Aysola a déclaré qu’elle soupçonne que la plus grande valeur que les femmes et les groupes minoritaires sous-représentés accordent au professionnalisme peut provenir de ce qu’ils perçoivent comme un manque dans leur environnement de travail, ainsi que des écarts qu’ils perçoivent entre les valeurs institutionnelles et leurs expériences vécues.

Pour approfondir cette hypothèse, l’équipe de recherche a également analysé les réponses à la question ouverte :  » Racontez-nous un moment où vous vous êtes senti valorisé ou dévalorisé, ou accueilli ou non par votre organisation.  » Les chercheurs ont sollicité des récits par courriel en 2017 auprès de professeurs, de stagiaires, d’employés et d’étudiants des organisations étudiées. Ils ont ensuite analysé 52 récits relatifs au professionnalisme.

De nombreux narrateurs qui se sont identifiés comme membres de populations marginalisées ont fait part d’une atteinte à leurs limites professionnelles lors d’interactions au travail ou dans des environnements d’apprentissage.

Les atteintes signalées allaient des microagressions au racisme flagrant, au sexisme, à la xénophobie et à l’homophobie. D’autres récits indiquent que les normes professionnelles étaient appliquées différemment à certains groupes, et que ces groupes avaient l’impression d’être soumis à un examen plus minutieux. Les expériences citées allaient de la confrontation à des pratiques disciplinaires différentielles et au sentiment d’être mal accueilli, à l’expérience de pressions pour se conformer et à des questions sur la procréation, les situations de vie et les tatouages.

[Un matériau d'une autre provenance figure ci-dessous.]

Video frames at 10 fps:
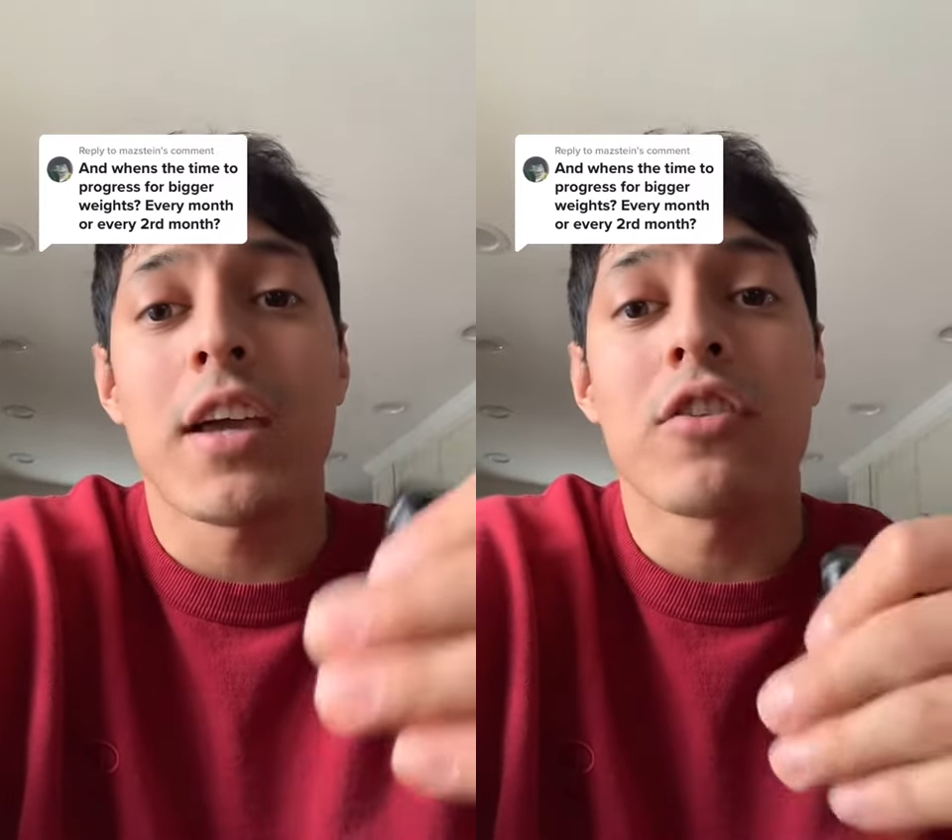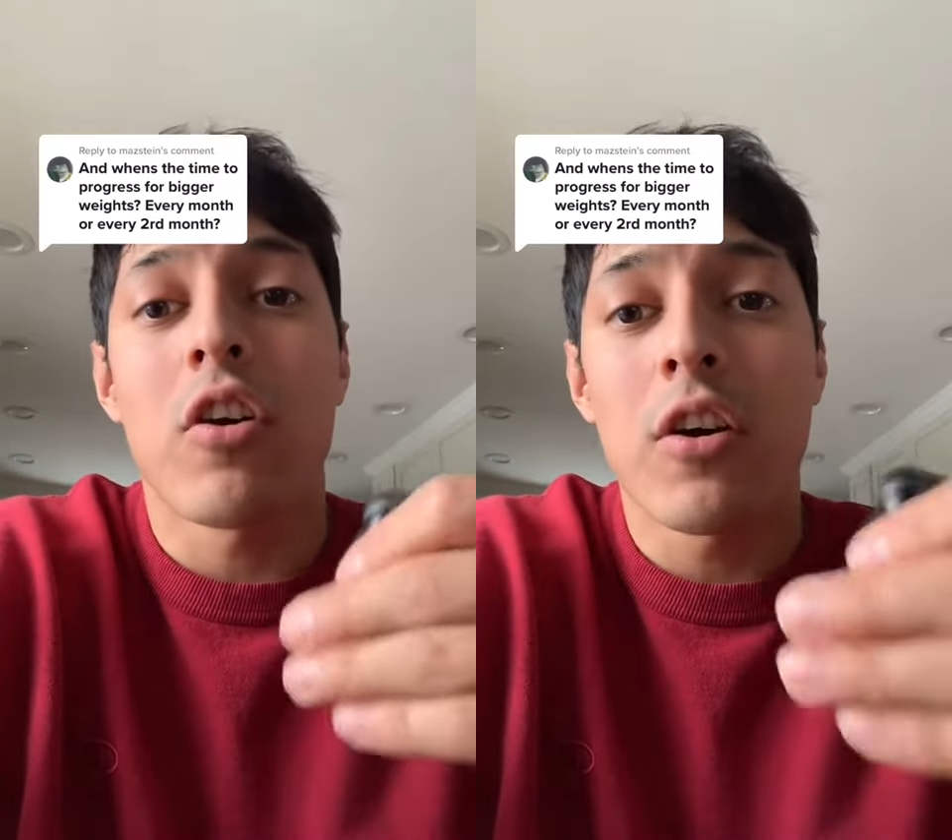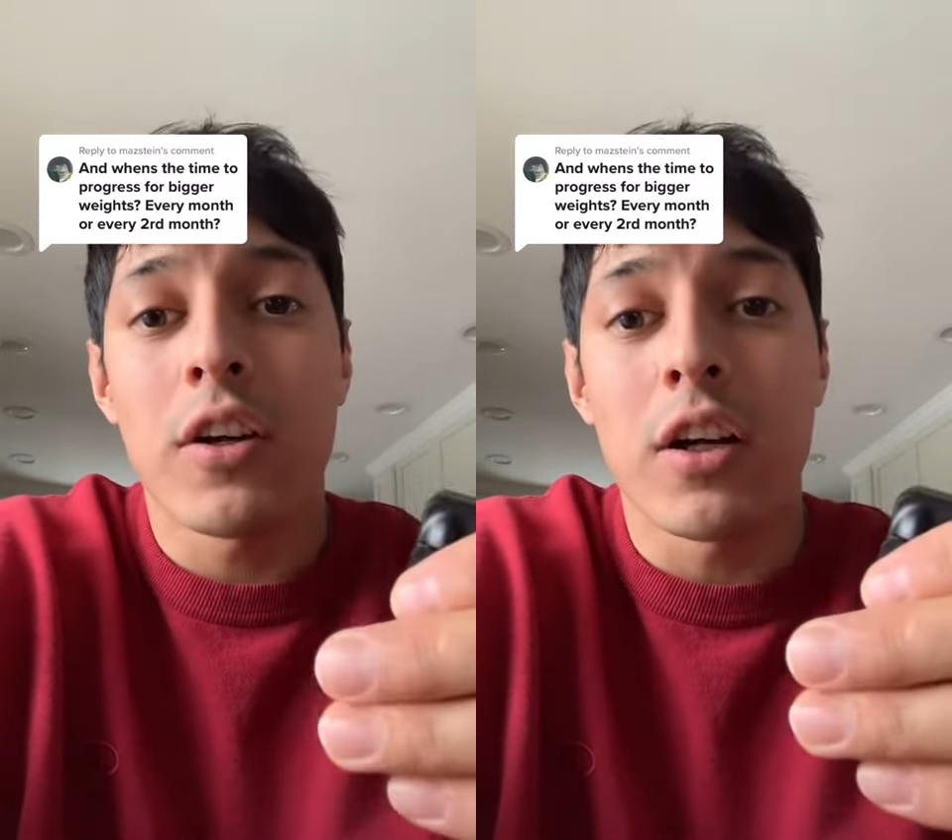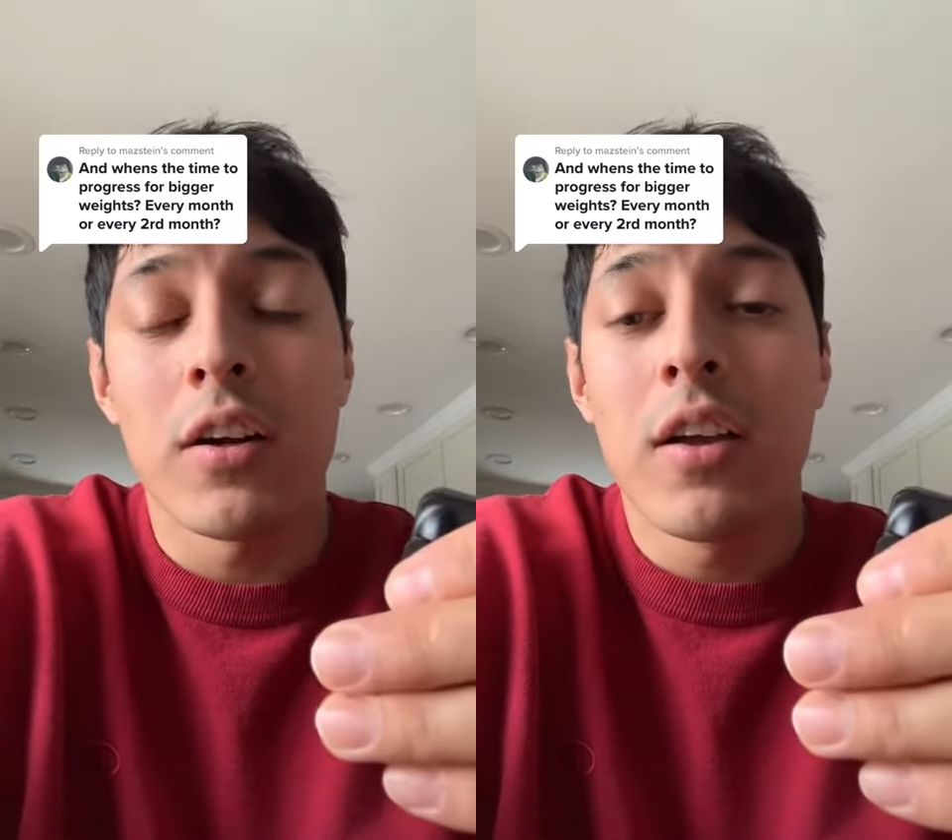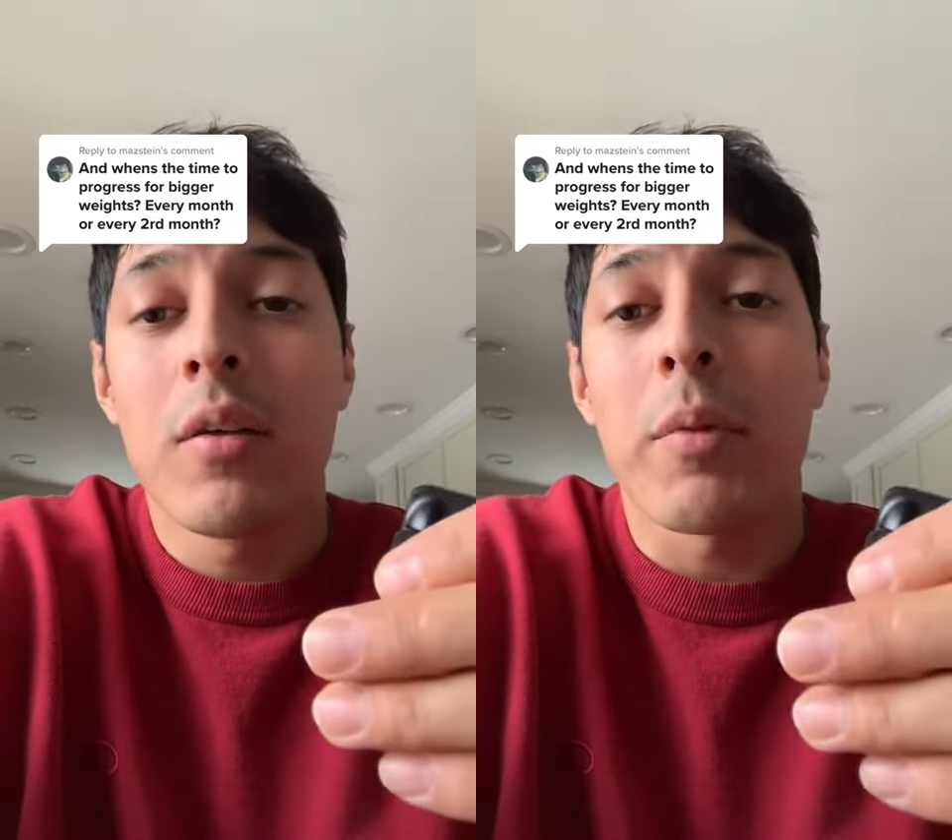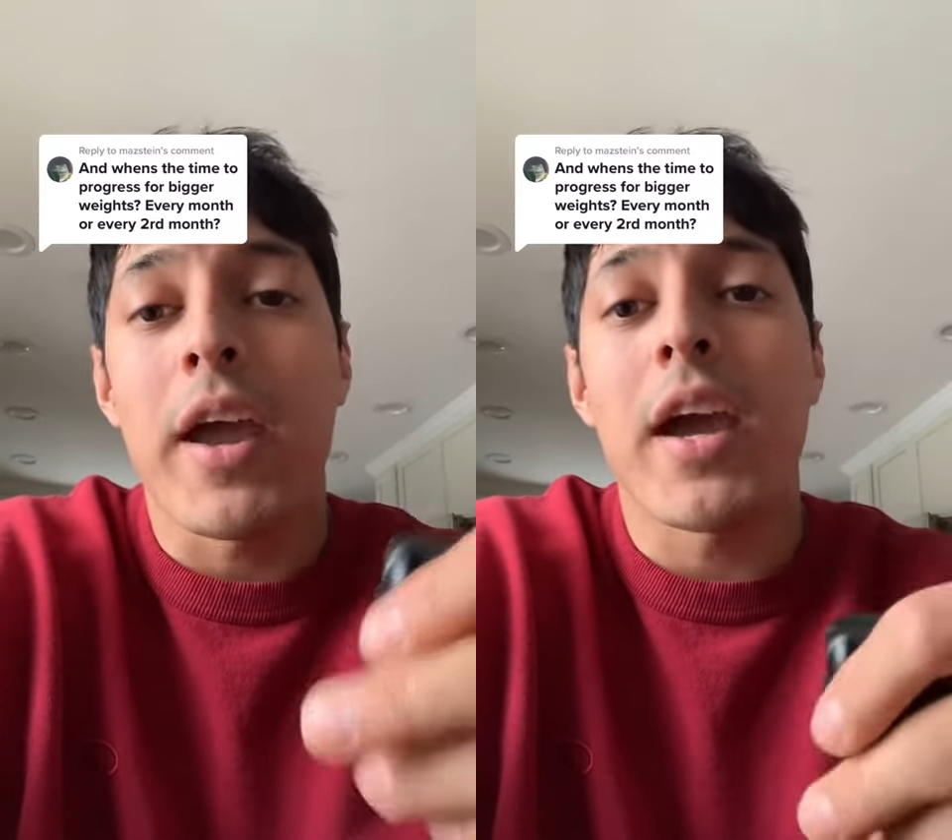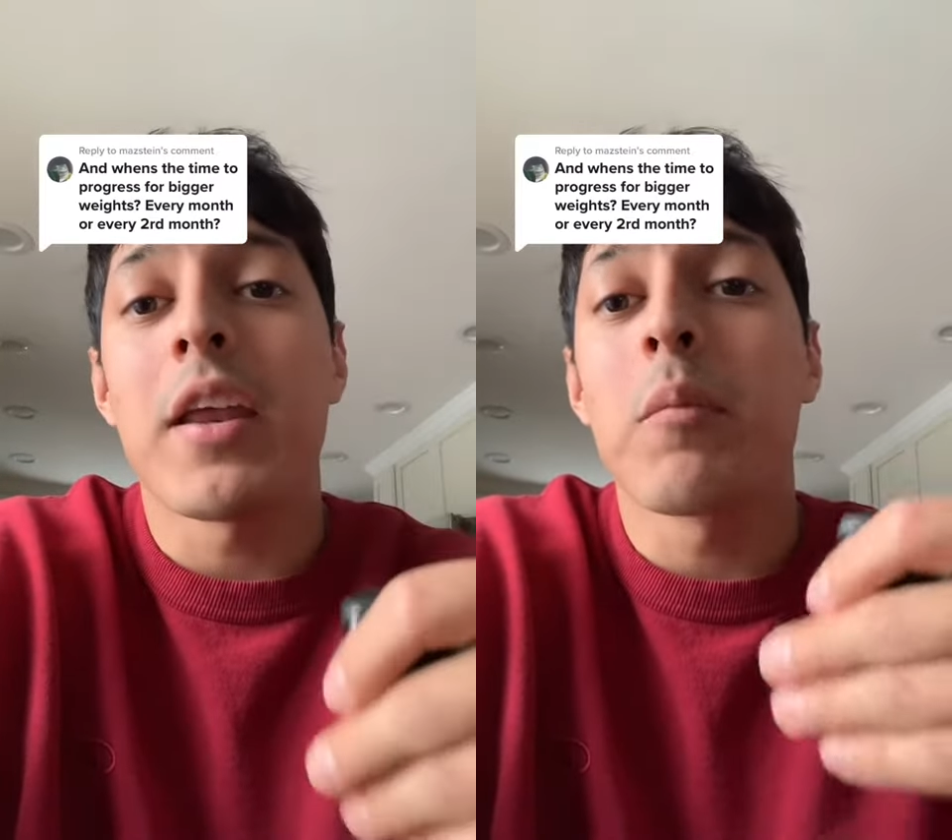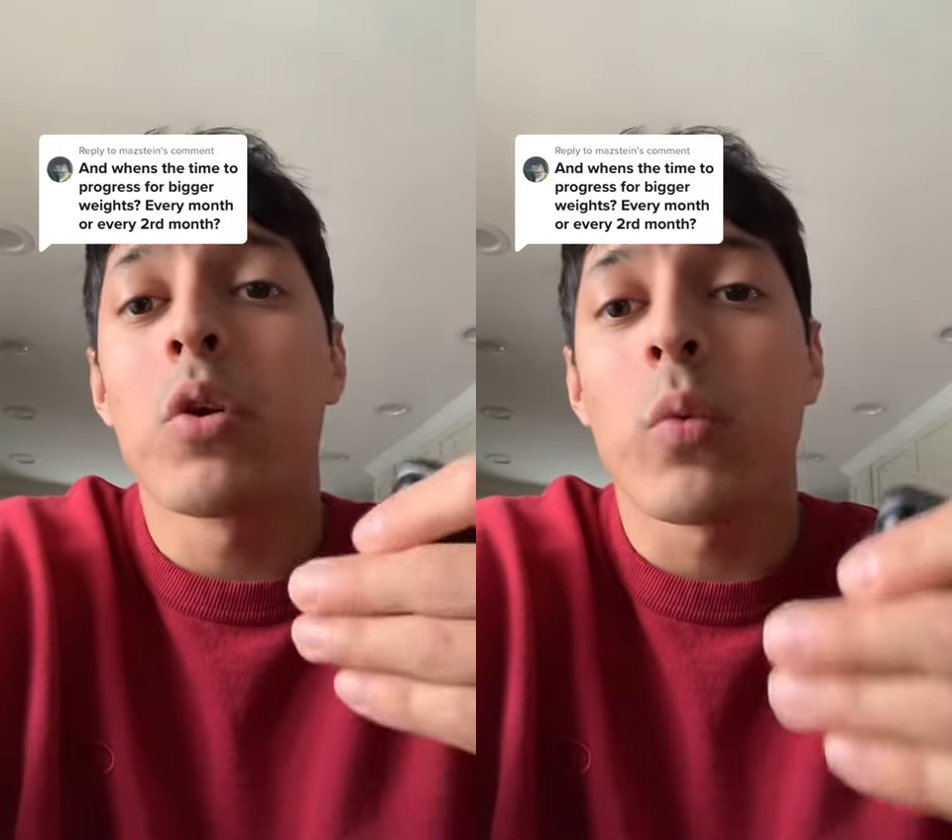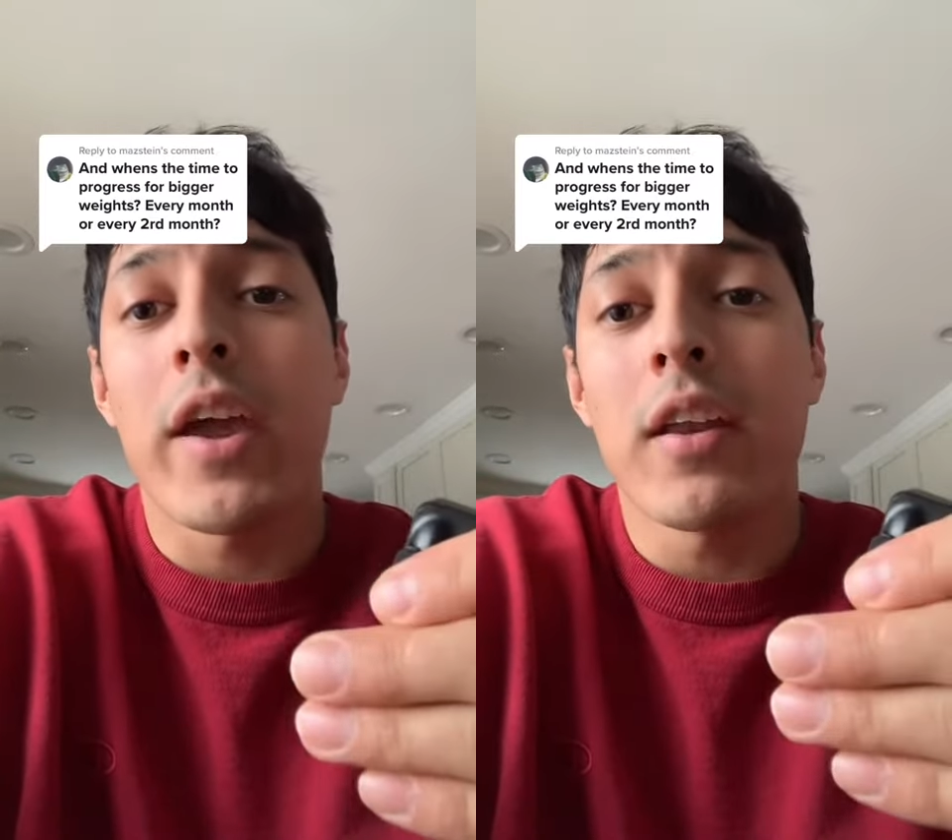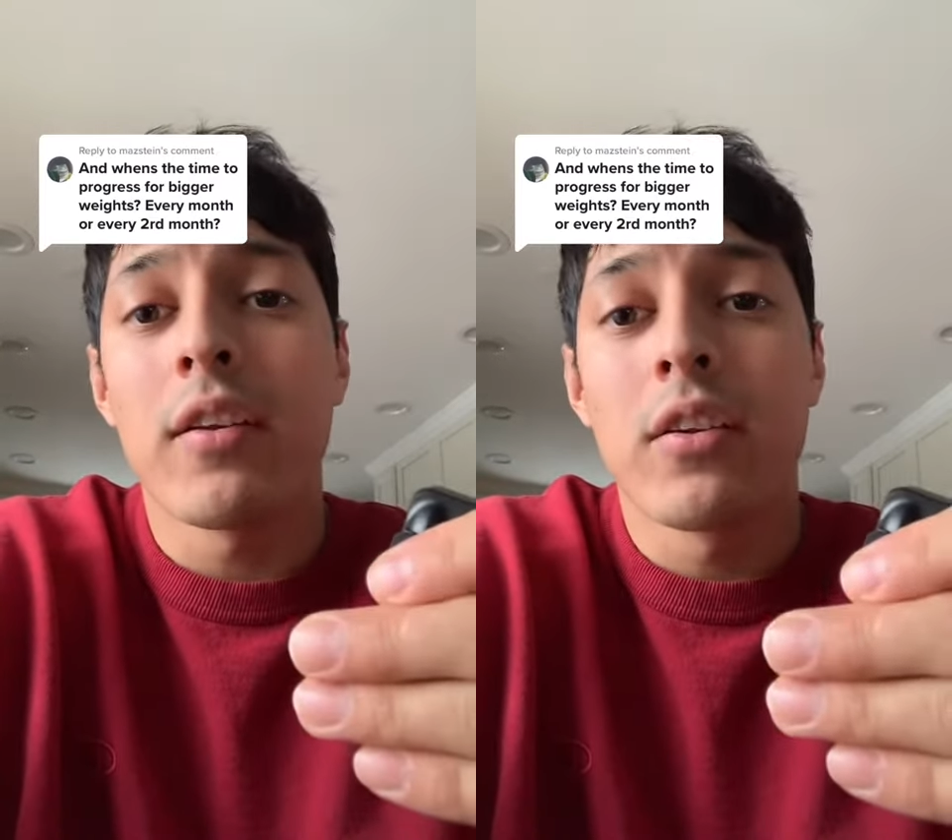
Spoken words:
harder by adding more weight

Un thème récurrent dans les récits était que les répondants des groupes sous-représentés avaient le sentiment d’être soumis à un examen plus minutieux, tout en signalant simultanément de plus grandes atteintes aux limites de leur professionnalisme.

« Les récits que nous avons recueillis révèlent des disparités dans la façon dont nous évaluons le professionnalisme, les minorités et les femmes signalant un microscope sur leurs comportements ». Aysola a déclaré. « Un thème commun était que le fait d’être différent n’était pas perçu comme une bonne ‘adéquation’, ce qui obligeait les individus à altérer leur moi authentique pour se sentir inclus. »

Ces résultats, selon Aysola, soulignent la nécessité de revoir les normes de professionnalisme, qui régissent la pratique de la médecine et l’engagement entre les membres de la profession médicale. Ces normes, dit-elle, doivent être éclairées par des perspectives diverses, afin d’être plus inclusives. Elles doivent également être opérationnalisées de manière à ce que les comportements soient soumis à un examen égal, indépendamment de la culture ou des antécédents de l’individu, a-t-elle ajouté.

« Nous devons prendre chaque politique et pratique qui régit la culture, et nous devons les passer à travers un filtre d’inclusion », a-t-elle déclaré. « L’inclusion et la diversité ne peuvent pas exister dans des silos ; elles doivent être conçues dans le tissu d’une institution. »

Les auteurs de Penn, Dominique Alexis, Corey Williams, Chang Xu et Eve J. Higginbotham, ont contribué à cette recherche.